Hannah Mayer is a nationally award-winning blogger, humor columnist and exponentially blessed wife and mother of three. She would trade everything for twelve uninterrupted hours in a room with Jon Hamm and two Ambien. You can find her on Facebook, Twitter or at her blog, sKIDmarks.
“Hey, come here a second,” my mom said as she replaced the book in my hands with a wooden spoon covered in what I prayed was red sauce. Together, we walked into the kitchen and hovered over the skillet like we were peering into a crystal ball. Looking into my future, I saw me eating a lot of takeout.
“Now see first you brown your ground round,” she said, soldiering on despite me rolling my eyes so hard I could nearly see brain. “Look. You’re not looking. You’re going to give your whole family food poisoning if you don’t pay attention. You want sick kids? You want to clean vomit out of someone’s hair at 2 a.m.?”
I was 10.
My mom spent the better part of my adolescence convinced that I was going to grow up foraging for scraps out of trash cans and then have children only to watch them slowly starve to death. That was, if I could even find a man who wanted to marry someone who didn’t cook. Small towns, you know.
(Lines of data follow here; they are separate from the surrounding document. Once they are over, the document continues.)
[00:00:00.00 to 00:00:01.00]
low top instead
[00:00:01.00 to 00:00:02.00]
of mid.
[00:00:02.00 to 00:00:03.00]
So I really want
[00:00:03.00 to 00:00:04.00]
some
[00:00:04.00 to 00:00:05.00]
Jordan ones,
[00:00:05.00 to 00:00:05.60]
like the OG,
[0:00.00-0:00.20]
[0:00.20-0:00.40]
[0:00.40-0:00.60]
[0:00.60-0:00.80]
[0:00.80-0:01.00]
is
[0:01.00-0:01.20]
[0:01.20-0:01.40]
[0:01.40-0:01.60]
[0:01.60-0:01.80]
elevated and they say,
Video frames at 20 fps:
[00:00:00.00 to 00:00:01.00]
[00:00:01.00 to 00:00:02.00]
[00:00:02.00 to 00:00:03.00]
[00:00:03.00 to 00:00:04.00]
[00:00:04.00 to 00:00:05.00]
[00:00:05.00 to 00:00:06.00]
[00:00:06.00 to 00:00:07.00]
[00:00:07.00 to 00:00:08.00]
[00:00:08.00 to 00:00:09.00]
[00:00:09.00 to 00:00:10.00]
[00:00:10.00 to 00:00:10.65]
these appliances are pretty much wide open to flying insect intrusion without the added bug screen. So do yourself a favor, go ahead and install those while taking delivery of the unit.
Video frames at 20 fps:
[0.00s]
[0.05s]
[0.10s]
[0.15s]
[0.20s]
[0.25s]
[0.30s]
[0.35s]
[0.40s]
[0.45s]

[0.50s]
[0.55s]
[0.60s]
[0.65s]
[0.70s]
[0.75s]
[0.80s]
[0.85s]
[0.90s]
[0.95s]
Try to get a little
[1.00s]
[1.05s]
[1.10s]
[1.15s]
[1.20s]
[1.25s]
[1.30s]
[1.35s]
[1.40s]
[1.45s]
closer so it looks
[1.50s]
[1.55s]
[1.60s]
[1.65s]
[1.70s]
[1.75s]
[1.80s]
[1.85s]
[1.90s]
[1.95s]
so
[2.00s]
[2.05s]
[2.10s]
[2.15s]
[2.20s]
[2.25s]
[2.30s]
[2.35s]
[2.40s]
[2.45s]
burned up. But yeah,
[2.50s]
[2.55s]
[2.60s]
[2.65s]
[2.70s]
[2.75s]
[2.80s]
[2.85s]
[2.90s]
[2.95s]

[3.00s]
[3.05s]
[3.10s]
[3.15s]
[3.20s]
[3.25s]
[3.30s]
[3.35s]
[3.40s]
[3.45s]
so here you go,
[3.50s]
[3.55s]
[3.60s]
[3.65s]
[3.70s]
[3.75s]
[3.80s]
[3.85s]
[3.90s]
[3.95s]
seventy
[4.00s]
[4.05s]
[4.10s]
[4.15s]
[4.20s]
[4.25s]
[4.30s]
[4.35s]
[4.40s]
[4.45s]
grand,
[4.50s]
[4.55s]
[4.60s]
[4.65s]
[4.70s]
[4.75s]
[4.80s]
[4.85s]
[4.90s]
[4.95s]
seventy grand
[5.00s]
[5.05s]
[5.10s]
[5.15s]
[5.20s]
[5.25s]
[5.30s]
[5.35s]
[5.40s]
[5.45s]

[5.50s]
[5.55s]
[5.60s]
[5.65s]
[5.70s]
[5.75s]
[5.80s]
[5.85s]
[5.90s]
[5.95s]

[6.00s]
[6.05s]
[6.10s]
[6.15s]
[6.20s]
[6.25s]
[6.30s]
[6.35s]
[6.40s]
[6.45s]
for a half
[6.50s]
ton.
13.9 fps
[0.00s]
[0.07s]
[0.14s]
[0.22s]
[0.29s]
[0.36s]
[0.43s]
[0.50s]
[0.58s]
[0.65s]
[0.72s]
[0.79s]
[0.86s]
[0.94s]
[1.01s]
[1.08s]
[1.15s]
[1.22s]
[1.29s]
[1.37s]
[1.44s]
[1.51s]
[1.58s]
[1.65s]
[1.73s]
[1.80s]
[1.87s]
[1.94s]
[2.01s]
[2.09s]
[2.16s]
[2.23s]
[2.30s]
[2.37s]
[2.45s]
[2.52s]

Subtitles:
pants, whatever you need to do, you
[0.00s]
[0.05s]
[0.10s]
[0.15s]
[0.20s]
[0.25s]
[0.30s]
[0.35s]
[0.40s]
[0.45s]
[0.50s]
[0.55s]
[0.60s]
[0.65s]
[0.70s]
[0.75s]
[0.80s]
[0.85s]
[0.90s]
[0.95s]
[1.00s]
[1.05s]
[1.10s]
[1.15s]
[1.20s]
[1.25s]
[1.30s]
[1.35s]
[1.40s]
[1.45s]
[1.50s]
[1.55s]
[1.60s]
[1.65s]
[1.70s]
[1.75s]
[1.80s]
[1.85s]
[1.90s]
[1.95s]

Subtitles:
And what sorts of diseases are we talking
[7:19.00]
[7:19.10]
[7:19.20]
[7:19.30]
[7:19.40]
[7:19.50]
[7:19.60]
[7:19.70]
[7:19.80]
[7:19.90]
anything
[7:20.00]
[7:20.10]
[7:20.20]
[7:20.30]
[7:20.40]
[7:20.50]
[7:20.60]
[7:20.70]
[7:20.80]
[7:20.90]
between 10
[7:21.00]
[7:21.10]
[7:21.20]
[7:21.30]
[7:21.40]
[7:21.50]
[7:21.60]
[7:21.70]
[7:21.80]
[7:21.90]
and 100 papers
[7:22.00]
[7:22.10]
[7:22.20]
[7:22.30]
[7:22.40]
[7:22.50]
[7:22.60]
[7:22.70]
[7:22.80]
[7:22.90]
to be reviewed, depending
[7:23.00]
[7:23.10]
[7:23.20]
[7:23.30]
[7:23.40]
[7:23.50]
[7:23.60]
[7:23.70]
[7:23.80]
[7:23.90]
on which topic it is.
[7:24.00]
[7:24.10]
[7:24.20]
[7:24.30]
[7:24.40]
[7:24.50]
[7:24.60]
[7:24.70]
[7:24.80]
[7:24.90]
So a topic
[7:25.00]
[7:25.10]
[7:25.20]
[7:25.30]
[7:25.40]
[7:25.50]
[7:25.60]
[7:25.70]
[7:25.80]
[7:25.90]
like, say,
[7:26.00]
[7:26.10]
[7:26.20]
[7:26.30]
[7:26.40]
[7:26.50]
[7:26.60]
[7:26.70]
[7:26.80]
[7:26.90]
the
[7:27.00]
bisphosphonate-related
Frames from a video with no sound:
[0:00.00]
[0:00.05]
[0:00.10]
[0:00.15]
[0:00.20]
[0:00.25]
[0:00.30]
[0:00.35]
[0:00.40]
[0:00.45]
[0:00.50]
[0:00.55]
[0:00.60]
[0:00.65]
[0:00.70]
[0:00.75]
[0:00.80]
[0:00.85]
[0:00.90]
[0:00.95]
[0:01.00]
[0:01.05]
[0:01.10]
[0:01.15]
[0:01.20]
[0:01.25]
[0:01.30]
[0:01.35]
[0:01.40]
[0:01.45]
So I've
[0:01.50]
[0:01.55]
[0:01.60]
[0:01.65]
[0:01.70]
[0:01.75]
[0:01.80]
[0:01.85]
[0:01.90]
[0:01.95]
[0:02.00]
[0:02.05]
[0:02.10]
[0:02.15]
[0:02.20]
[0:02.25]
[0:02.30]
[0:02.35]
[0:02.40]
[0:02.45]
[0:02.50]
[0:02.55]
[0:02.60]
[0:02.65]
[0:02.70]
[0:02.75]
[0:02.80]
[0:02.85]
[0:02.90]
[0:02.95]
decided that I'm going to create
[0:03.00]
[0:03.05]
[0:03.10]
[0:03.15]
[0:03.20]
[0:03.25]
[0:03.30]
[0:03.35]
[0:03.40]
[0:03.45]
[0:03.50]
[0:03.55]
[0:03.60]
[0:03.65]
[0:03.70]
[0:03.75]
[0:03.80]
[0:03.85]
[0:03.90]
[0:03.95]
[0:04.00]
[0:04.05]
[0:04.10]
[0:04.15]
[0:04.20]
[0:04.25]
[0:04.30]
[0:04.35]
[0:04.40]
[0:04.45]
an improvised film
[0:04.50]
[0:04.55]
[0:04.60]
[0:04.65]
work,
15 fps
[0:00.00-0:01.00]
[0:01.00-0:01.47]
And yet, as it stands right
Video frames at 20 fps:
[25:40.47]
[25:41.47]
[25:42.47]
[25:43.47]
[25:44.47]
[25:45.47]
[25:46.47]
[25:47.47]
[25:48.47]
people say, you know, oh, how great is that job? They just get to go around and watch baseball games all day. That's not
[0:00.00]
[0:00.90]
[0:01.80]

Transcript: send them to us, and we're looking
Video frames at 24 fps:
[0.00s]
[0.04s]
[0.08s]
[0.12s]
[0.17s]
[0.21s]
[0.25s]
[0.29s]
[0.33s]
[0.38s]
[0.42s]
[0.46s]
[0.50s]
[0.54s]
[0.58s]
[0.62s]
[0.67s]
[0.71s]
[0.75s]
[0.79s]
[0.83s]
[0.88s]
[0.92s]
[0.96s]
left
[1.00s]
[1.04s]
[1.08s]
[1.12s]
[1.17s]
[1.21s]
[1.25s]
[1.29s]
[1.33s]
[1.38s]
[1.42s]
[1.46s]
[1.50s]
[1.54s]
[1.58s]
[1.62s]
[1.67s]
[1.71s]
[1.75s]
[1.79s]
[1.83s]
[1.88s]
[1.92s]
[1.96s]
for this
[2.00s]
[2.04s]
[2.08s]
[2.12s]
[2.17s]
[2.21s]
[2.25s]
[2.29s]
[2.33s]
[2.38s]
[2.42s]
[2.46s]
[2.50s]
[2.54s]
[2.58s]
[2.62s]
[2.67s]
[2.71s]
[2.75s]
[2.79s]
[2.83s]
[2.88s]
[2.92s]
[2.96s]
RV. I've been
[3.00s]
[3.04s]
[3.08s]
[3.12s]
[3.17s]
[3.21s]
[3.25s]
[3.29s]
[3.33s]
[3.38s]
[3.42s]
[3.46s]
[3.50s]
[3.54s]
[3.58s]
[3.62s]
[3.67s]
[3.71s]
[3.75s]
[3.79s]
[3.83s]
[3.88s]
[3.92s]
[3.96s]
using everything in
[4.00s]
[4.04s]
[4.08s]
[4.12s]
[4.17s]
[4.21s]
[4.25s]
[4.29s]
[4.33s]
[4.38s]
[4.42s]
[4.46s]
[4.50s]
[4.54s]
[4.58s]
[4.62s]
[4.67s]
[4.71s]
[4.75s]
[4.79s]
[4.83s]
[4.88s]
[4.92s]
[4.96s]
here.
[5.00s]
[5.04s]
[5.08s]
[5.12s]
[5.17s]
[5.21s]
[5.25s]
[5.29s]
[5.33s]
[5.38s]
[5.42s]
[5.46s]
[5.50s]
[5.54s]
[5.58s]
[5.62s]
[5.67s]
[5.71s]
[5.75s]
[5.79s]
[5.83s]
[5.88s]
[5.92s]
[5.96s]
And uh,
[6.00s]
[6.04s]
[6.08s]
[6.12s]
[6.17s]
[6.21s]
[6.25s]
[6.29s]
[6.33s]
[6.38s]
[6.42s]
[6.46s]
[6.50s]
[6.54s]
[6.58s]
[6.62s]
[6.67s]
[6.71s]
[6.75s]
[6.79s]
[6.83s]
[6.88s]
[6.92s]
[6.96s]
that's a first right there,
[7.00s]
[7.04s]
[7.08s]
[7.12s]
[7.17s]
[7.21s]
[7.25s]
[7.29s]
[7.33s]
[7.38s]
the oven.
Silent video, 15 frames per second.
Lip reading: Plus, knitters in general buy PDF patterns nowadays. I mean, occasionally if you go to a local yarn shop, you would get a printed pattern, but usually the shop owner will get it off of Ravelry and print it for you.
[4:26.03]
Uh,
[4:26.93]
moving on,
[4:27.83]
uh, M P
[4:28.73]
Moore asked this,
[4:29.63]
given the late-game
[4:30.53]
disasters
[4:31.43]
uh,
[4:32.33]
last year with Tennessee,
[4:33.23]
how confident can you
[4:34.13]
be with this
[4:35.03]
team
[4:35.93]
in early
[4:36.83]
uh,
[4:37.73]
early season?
When it came time for college tours, it wasn’t, “How much does it cost?” or, “What programs are accredited?” but, “What is the maximum number of daily meals your cafeteria is legally allowed to provide to students?” When I finally shoved off, the only thing I knew, or rather cared, how to make was a cheese roll-up a piece of sliced cheese microwaved in a tortilla shell. In college I pretty much lived off those, cafeteria food, and old pizza I found laying around the sorority house.
For me, cooking is just short of torture. I hate it, and the feeble attempts I’ve made have ended poorly. Not only that, but I believe it’s a matter of logistics. Spending a considerable amount of time sweating and slaving over something that can be purchased by simply walking to the back of the grocery store and plucking a rotisserie chicken out from under the heat lamp doesn’t make sense. I mean . . . sure. With enough time, preparation, and peer pressure I could probably muster up a decent seven-layer burrito. But why would I when I can drive the length of a football field and buy one for $1.99, without even having to leave the comfort of my vehicle?
“Your oven is super . . . clean,” I remember my realtor commenting as he did his walk through when I sold my condo and moved in with my husband. I realized then that I was 30 years old and had used my oven once ONCE to make frozen taquitos one night when I offered to cook him dinner when we were first dating. I didn’t want him to think I was a big weirdo who hated to cook. However, I think the fact that I served frozen taquitos and nothing else tipped him off.
My aversion to cooking was never really an issue until we had kids.
My aversion to cooking was never really an issue until we had kids. Sure, for the first year or so it was fine. Boobies, bottles, and jars of baby food are right up my alley. I tried to stretch this out as long as possible, but most teachers give the thumbs down to strained peas in a lunchbox.
Since eating out with kids costs a small fortune, they’ve had to adapt to my culinary handicap. “What’s for dinner tonight?” they’ll ask. “Imitation crab meat, cherry tomatoes, and as many almonds as you can handle!” I reply with a thumbs up and a smile.
I will say this at our house, we eat super clean.
Trying to explain all of this to my friends who love to cook is like telling them you don’t like the way their nose goes with the rest of their face. They take it so personally and can’t imagine that anyone doesn’t love spending the afternoon whipping up a creative masterpiece out of chicken thighs.
“But cooking is so relaxing,” they reason. “Pour yourself a glass of wine, turn on some music, and make your family some damn chicken tetrazzini! It’s fun!”
I like wine. I like music. Why can’t we just leave it at that and open a nice can of tuna?
Over the years I’ve tried several times to force it convince myself it WAS fun. This is evidenced by my sad little Pinterest recipe board and my husband coming home, opening the windows, and asking, “What’s that smell?” Turning 40 last year, I sat down and made a list of priorities in my life. One of my bullet points was to do more things I like to do, and leave behind what I don’t. Cooking fell on the latter list. It’s just part of who I am. My friends know they’re getting PB&J finger sandwiches when I show up to their parties. My aunt knows I’m bringing the pies to Thanksgiving.
“The ones from the bakery by your house. The STORE-BOUGHT ones, right?” she’ll ask cautiously. “Is there any other kind?” I reply. And before you worry about my kids growing up to continue my legacy of serving their families chicken nuggets and olives for dinner, don’t. Let’s just say my mom finally got the eager proteges she’s been praying for, times three.